Arts DEVO

Your spring semester calendar

Sarah Cahill

Sarah Cahill

Spring semester DEVOtions Looking forward to the spring semester, here are few highlights according to Arts DEVO that you should paste on your fridge:

Jan. 25: Surrogate and The Make—two of Chico’s best pop-rock crews together at LaSalles.

Jan. 28: Wolves in the Throne Room at Café Coda. The members of WITTR live together on a Pacific Northwest farmstead called Calliope where they create a trance-inducing form of black metal that is said to merge “a Cascadian eco-spiritual awareness with the misanthropic Norwegian eruptions of the ’90s.” Um … yes, please.
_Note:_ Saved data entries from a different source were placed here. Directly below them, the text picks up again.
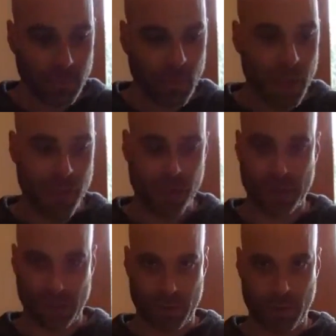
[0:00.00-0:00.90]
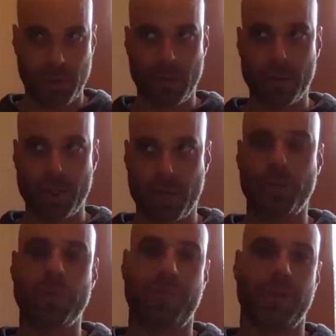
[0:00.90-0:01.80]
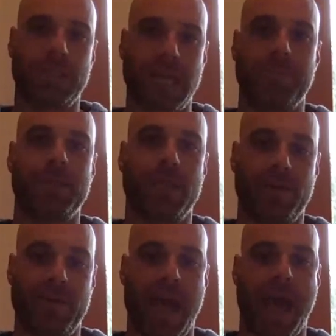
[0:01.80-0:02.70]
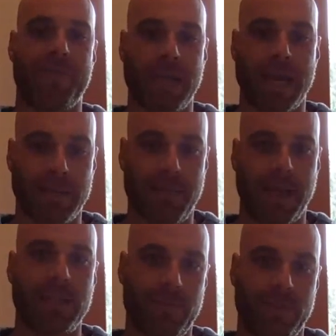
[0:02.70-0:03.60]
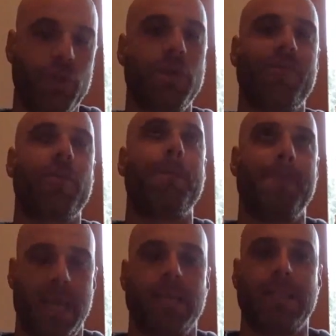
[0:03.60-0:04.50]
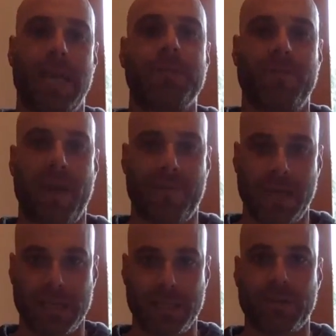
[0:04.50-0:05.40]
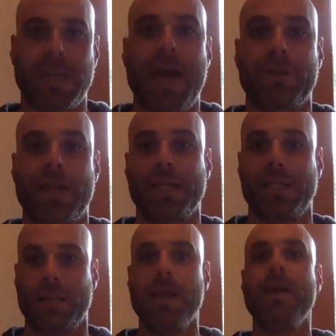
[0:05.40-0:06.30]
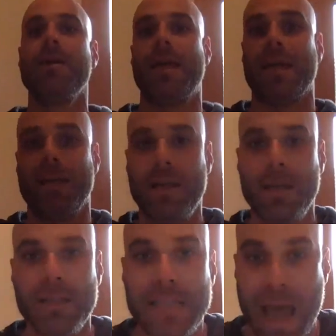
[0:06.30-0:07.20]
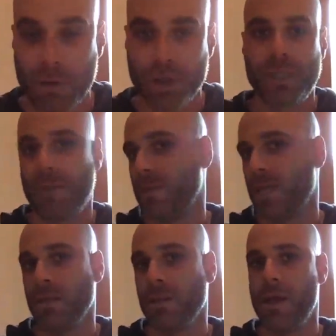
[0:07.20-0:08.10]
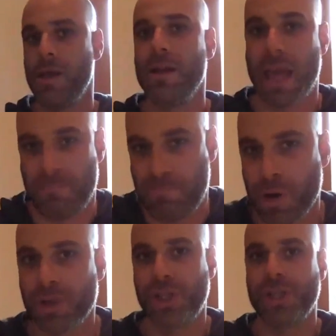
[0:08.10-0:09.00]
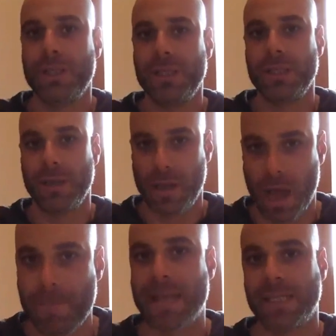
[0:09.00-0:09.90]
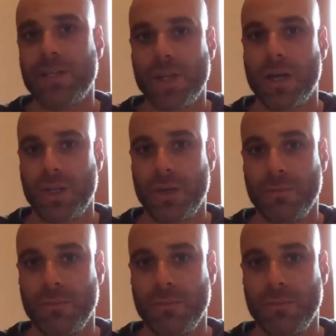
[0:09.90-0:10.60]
There's two different types of advertising, two different main types of advertising. There's advertising that tells you something and pushes a message on you,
Feb. 1-24: Black and White in Black and White at Humanities Gallery, Chico State. First public exhibition of prints from glass negatives of photos of mostly African-American citizens taken between 1910-25 in Lincoln, Neb., and uncovered by Chico photographer Douglas Keister.

Feb. 3 & 4: Last Stand Comedy. Opening weekend of new downtown comedy club.

Feb. 13: Social Distortion, Frank Turner and Sharks at Senator. Awesome triple-bill of gritty three-chord pop-punk.

Feb. 17-March 10: Hank Williams: Lost Highway, a biographical musical at the Blue Room Theatre.

Viddy these glazzies, droogs!

Feb. 24: Sarah Cahill at Rowland-Taylor Recital Hall. The Berkeley pianist is a muse to modern composers, having premiered/recorded solo piano works written for her by everyone from Terry Riley to electronic music pioneer Pauline Oliveros, and she will be holding a master class and performing recent works during Chico State’s music department’s Alfred Loeffler: New Music Symposium.

Feb. 29-March 4: Vatzlav at Harlen Adams Theatre. A 77-scene play!

March 1: Ladysmith Black Mambazo at Laxson. What has the South African choir been doing since making Paul Simon rich? Oh, just putting out Grammy-nominated (and -winning, on occasion) albums almost every year, and earlier this month releasing the two-disc And Friends featuring contributions from everyone from Emmylou Harris to Taj Mahal.

March 7: Nellie McKay at Laxson. The 29-year-old singer, songwriter, actress, comedienne, piano and ukulele player has, among many other things, starred on Broadway, written music for films and TV (most recently Boardwalk Empire), released five albums and composed a musical biography of Barbara Graham, the third woman to die in San Quentin’s gas chamber. What that all adds up to for her stop at Laxson with her band is one engaging, theatrical, pop-music show.

With cheese on top.

April 12-21: Arcadia at 1078 Gallery. A cast of ringers—Hilary Tellesen, Matt Hammons, Keilana Decker, Shawn Galloway—star in Rogue Theatre’s production of this Tom Stoppard masterpiece.

April 27-May 26: A Clockwork Orange at the Blue Room. Guard your yarbles, the Blue Room has adapted Anthony Burgess’ dystopian tale about Alex and his posse of violent droogs for the stage.

Hopelessly DEVOted I am as bummed as the rest of Chico’s Aaron Rodgers fans that the playoffs have already ended for his Green Bay Packers, but I’m thinking one of these sweet John and Annie Bidwell cheesehead T’s might help fill the empty hole. The shirts were created by Chico graphic designer Oliver Hutton and are available at Made in Chico (127 W. Third St.) for $19.95. Bonus: Throughout the playoffs, 20 percent of the proceeds go to the Save the Mansion fund to help keep the Bidwells’ home open.